Member of the Nagaland Legislative Assembly

= Tongpang Ozüküm =

Indian politician

Tongpang Ozüküm (born 1980) is an Indian politician from Nagaland. He is a two-time member of the Nagaland Legislative Assembly from Angetyongpang Assembly constituency. He was a Minister of Housing, Mechanical and Road & Bridges (April 2018- July 2019) in the Fourth Neiphiu Rio ministry from 2018. In 2023, he was appointed as an adviser to the Water Resources Department.
== Early life and education ==
Ozukum is from Angetyongpang, Mokokchung District, Nagaland. He is the son of late Temsulepden. He completed his Bachelor's degree in arts in 2003 at Kohima College, which is affiliated with Nagaland University. His wife is in the government service in the education department.

Ozukum served as President of the Naga Students' Federation from 2013 to 2015

== Career ==
Ozukum first became an MLA winning the 2018 Nagaland Legislative Assembly election as an independent candidate from the Angetyongpang Assembly constituency.
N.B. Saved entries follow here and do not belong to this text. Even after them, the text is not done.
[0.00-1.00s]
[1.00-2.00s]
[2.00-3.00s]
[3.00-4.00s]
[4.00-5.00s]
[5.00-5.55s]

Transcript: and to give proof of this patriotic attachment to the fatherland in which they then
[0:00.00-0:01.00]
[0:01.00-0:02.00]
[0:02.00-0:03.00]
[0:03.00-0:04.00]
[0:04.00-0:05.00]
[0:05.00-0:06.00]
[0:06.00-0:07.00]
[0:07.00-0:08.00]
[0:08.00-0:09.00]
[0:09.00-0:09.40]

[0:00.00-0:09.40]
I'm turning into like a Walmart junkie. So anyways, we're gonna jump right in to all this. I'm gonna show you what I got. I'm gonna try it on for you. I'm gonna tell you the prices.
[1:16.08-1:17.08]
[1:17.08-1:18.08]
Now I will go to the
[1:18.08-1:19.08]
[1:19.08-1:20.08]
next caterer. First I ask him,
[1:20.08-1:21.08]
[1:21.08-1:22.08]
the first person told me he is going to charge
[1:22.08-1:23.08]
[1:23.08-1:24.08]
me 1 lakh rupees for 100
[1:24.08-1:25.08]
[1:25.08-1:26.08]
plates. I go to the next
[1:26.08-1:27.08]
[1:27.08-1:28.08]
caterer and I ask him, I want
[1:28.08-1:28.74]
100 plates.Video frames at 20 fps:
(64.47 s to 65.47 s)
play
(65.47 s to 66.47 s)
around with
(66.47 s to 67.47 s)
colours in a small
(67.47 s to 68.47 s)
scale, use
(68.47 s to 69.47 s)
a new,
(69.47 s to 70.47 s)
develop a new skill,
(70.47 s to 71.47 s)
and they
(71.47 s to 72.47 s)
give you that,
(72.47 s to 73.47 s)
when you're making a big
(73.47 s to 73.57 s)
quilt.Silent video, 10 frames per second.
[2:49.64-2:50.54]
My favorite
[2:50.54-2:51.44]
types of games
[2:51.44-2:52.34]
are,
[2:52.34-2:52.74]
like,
He polled 4,607 and defeated his nearest rival, Alemtemshi Jamir of the NDPP, by a margin of 450 votes. In 2023, he joined the Nationalist Democratic Progressive Party and retained the seat in the 2023 Nagaland Legislative Assembly election representing the NDPP. In 2023, he polled 8,046 votes and defeated his nearest rival, K. Wati, an independent candidate, by a margin of 2,220 votes.